One of my favorite analogies that Jesus tells us in his final days with his disciples before his crucifixion; it is of the vine. We think we are the gardener but God is saying Christ is the vine, and we are the branches. God is the gardener and he will prune us! Our main job in this life is to abide in him. To let the Holy Spirit life flow through us so that we can bare fruit. So that in the end we are not found lifeless and cut off. Our fruit is not produced by our abilities rather it is produced as we abide. Are we abiding or are we toiling?

Those days we feel as though we left the house without something, it is our source of strength we are missing. We are not loosing our minds we are merely missing a part of our life force, and that cloud over our heads can only be chased away by the Sun (Son). Most days I look at God like he is crazy for strapping me into this Rocket ship of parenting. And I may not be able to fly the ship but I can enjoy the ride as he takes me places I never imagined possible. It is His love inside me that can take me beyond what I could have ever imagined.
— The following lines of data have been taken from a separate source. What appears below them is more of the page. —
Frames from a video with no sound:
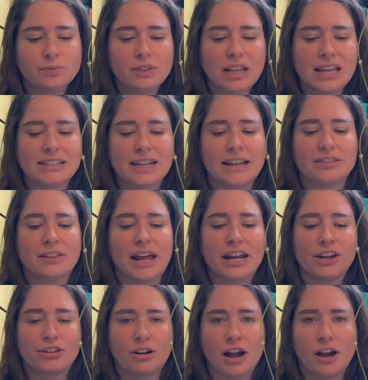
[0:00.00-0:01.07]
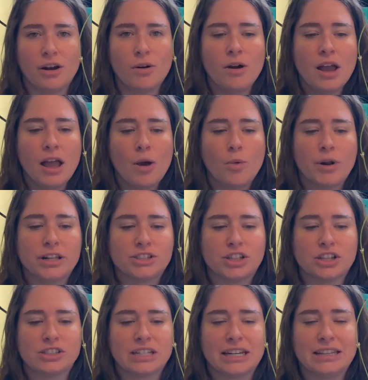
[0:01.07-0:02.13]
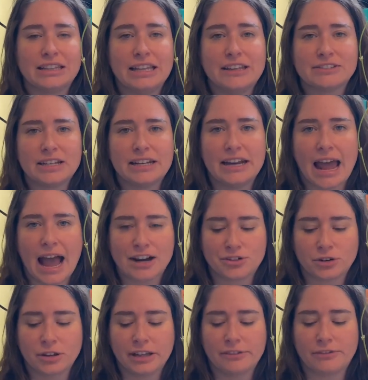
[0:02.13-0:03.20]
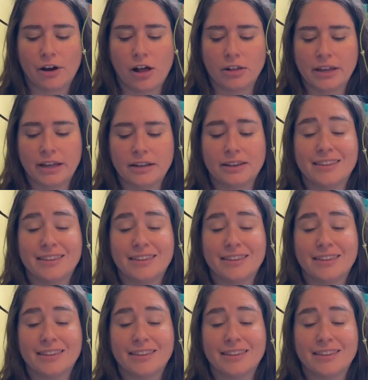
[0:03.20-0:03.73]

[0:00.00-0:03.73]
is I let it grow. When it starts getting leaves and naturally falling,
When we feel so helpless and we try to compensate for our insecurity and incapability, all we were ever meant to do was turn to God and let Him be everything that we can’t be. When the Devil reminds you of everything you can’t do, thank him for the reminder because when we get to the end of ourselves, we get to the beginning of what we can do in Christ. And in Christ we can do ALL THINGS. So don’t be afraid to admit when you can’t go on the way you are. Because it is He who is greater than this world, who overcame all of our can not’s so that in Him we could be overcomers. When you fall or feel pushed down by the enemy make sure to fall all the way to your knees, because in our surrender and praise to an almighty God we find a place of rest for our weary hearts, we find our strength in Him!